Plea to consider benefits of lowering voting age to 16

Tilly King - Year 13, Waitaki Girls’ High Schoo
Tilly King - Year 13, Waitaki Girls’ High Schoo
While the ice caps and glaciers are melting in Antarctica.

While fires are burning in Australia.

While peaceful protests in America are demanding racial justice.

While Pacific Islands are being flooded.

While children in Yemen are starving.

Our Government continues as normal.

Activists of all ages are on the streets, demanding equality, racial justice, climate change action and aid for struggling countries.

Yet, our Government continues as normal.

Youth movements are taking our world by storm, creating a wave of activism carrying voices — voices of youth silenced by our democracy.

Sixteen-year-olds and older deserve the true power of their voice: the ability to have a say in who runs our country, who makes the laws and sets the policies.

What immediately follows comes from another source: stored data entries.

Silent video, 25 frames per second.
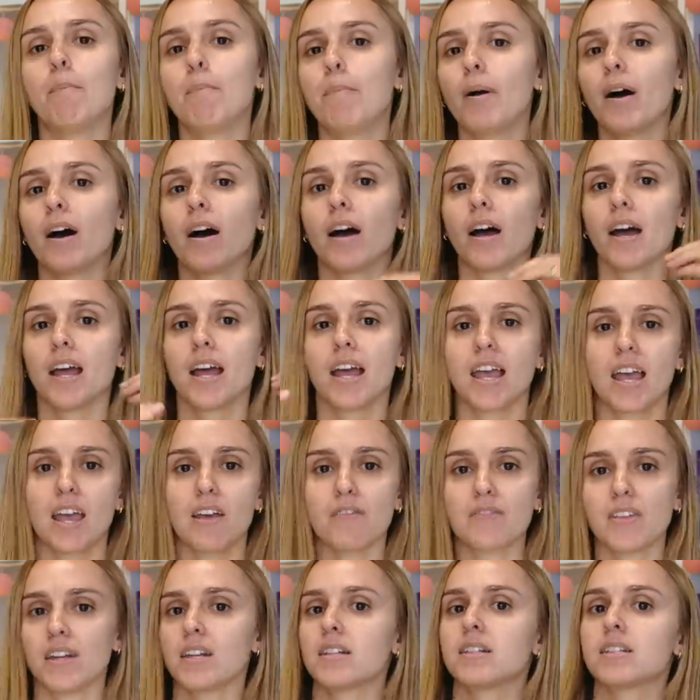But
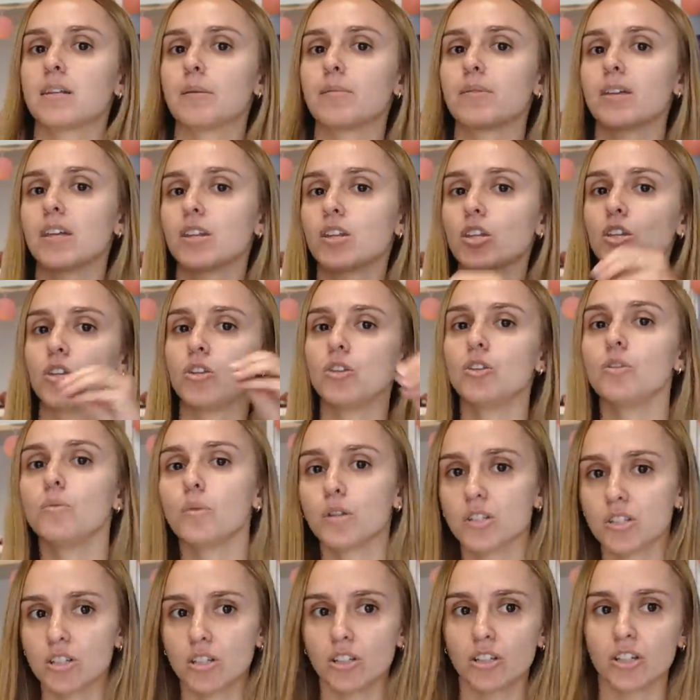if that is something that you
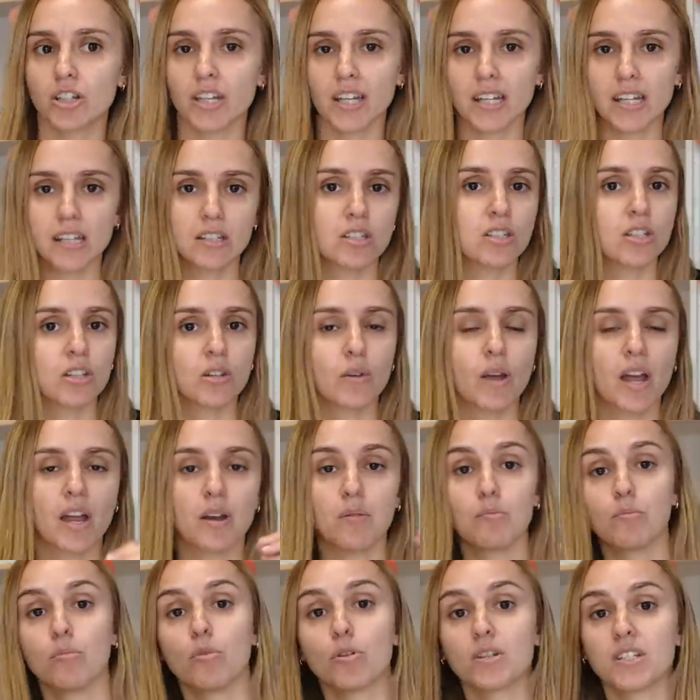want to look into
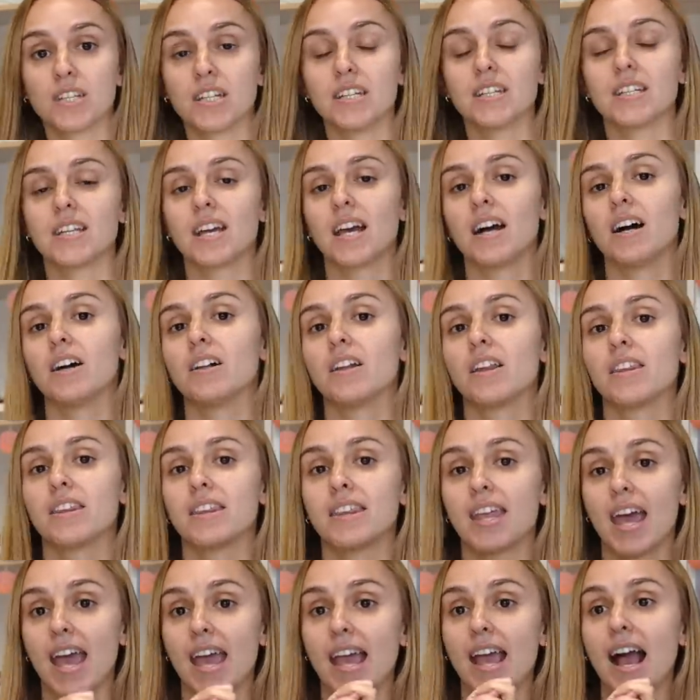in more detail,
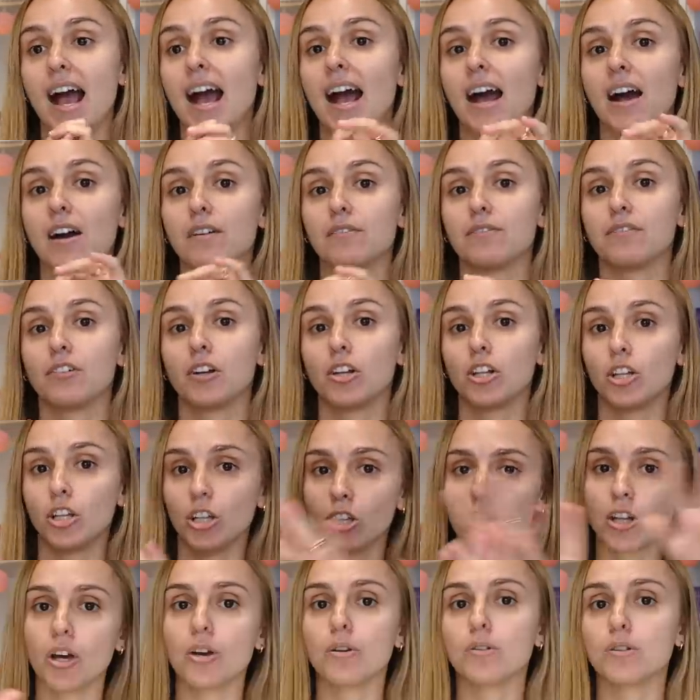they have
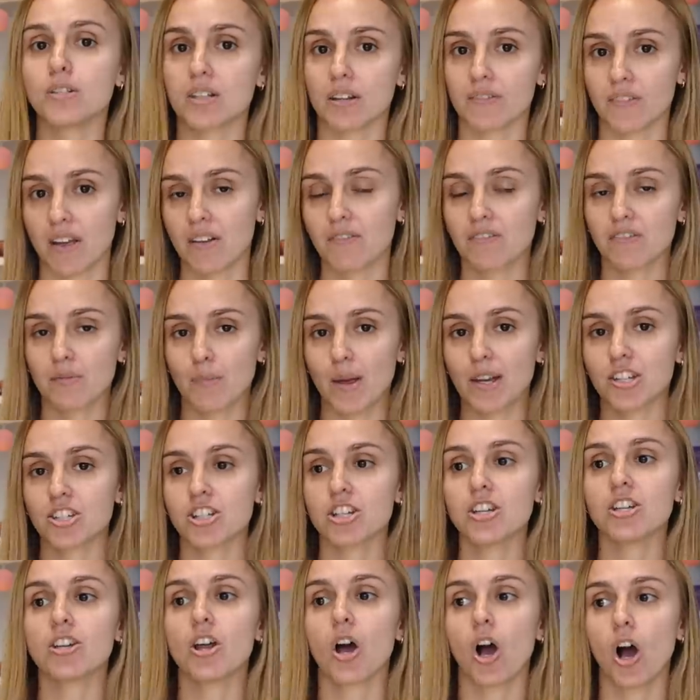loads of
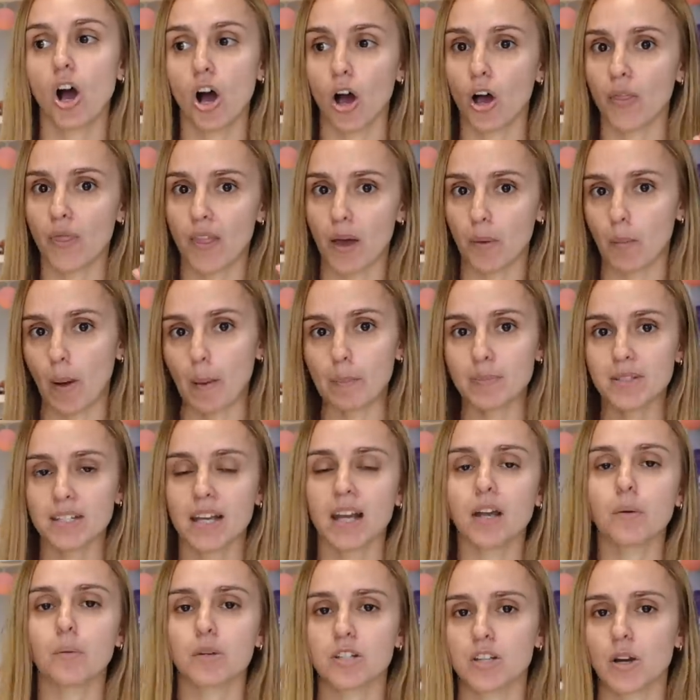information on their
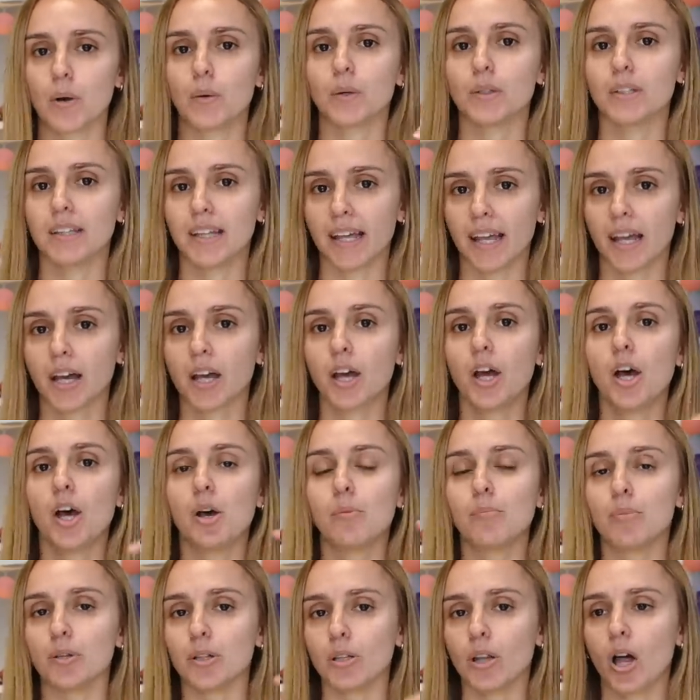website, which I will link
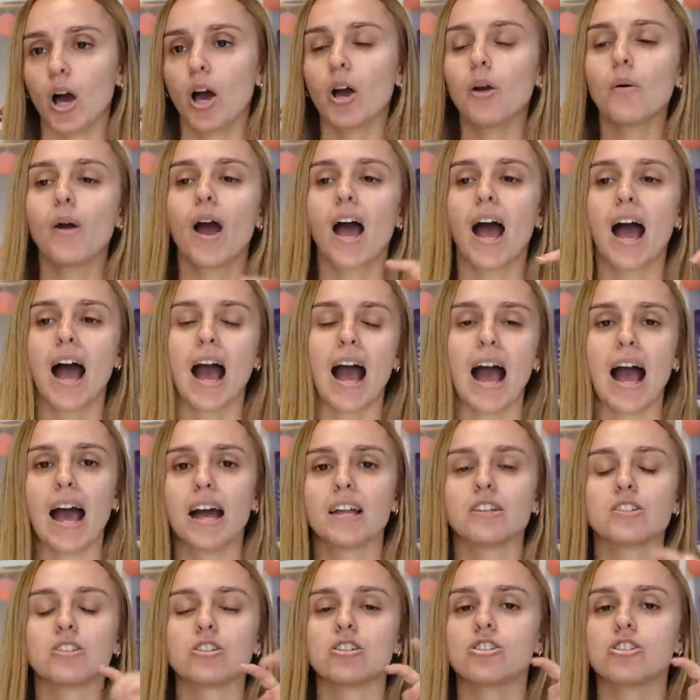below. And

Our system is unrepresentative and it needs to change.

Yet our Government continues as normal.

Colossal youth movements, School Strike 4 Climate, 4 Thaa Kulture, Pacific Climate Warriors and Te Ara Whatu, are trying to change our Aotearoa for the better, urging the Government to make changes.

We care — just like a minister cares about their portfolio — yet our portfolio is our future.

The world we are growing and learning in today is a world significantly different from our parents’ and many of the politicians’ worlds.

An uprise of technology and globalisation has meant we are all connected, increasing accessibility and awareness of constant global events.

This has put extreme pressure on everyone to react in mature ways, meaning we are forming mature ideas and values.

Allowing 16-year-olds the right to vote gives us an opportunity to voice our opinions and contribute to a Government that will protect and prevent irreversible harm to our Earth and humanity.

I want to leave this Earth knowing I did everything I could to clean up the acts of generations before me — before it was too late.

We know that if we don’t act now, if we don’t try to solve the sticky mess we’ve found ourselves in, it is only going to be passed on to our children’s shoulders, twice as heavy as it is now.

Yet, our Government continues as normal.

Our Government is meant to represent our country through a representative democracy, yet how are youth being represented here in Aotearoa?

The short answer: we aren’t.

At 16, you are allowed to drive, buy a gun, fly a plane solo and legally leave school.

At 17, you are treated as an adult in the defence system, police can question you without parental consent, yet you are not considered ‘‘adult’’ enough to vote.

Even though you are making your own decisions and being treated as an adult in nearly every way, according to our Government, your voice is not worthy of being heard.

This creates ripple effects, by creating a disinterest in politics for young people, meaning they are less likely to get involved and even vote when they are older.

At 16, I no longer consider myself a ‘‘child’’.

I am a young adult, conscious and aware of the challenges facing our planet.

I have a voice. I have opinions. I care and I listen to the scientists calling for action, and I am not blind to the protests happening on our streets.

Yet, our Government continues as normal.

Banning fossil fuels now or waiting another five years could determine the lifespan of our children’s generation.

Choosing whether to recover from Covid-19 by investing in and providing new jobs in green, sustainable industries rather than returning to ‘‘normal’’ could determine the future economy, job market and our ability to recover from future crises.

Yet, every day hundreds of thousands of dollars of debt is being placed on our shoulders as a result of the recovery.

These decisions are long term, with long-lasting consequences for our generation and the next.

How is this fair?

Lowering the voting age would create a better, more equal democracy in Aotearoa.

This would enable pupils to be supported to vote through school.

Studies show that once you have voted once, you are more likely to vote again. This would increase voter turnout and result in a more representative democracy.

It would also stimulate interest in politics that exists in our schools, contrary to beliefs that teenagers are apathetic, ignorant and bored by politics.

What I see is a system that encourages this, through silence and under-representation.

Spotting politicians under 20 in Parliament is like finding a Maui dolphin in Te Moana Nui-a-Kiwa; rare, endangered and vulnerable.

Why would youth be interested in politics when they have no-one to inspire them?

To stop our Earth from plunging into a dire state of disrepair, we need to give our rangatahi the right to have their voice heard.

Make it 16, to prevent our Government from continuing as normal.

We need change, change to our system, to see change in our planet for the better.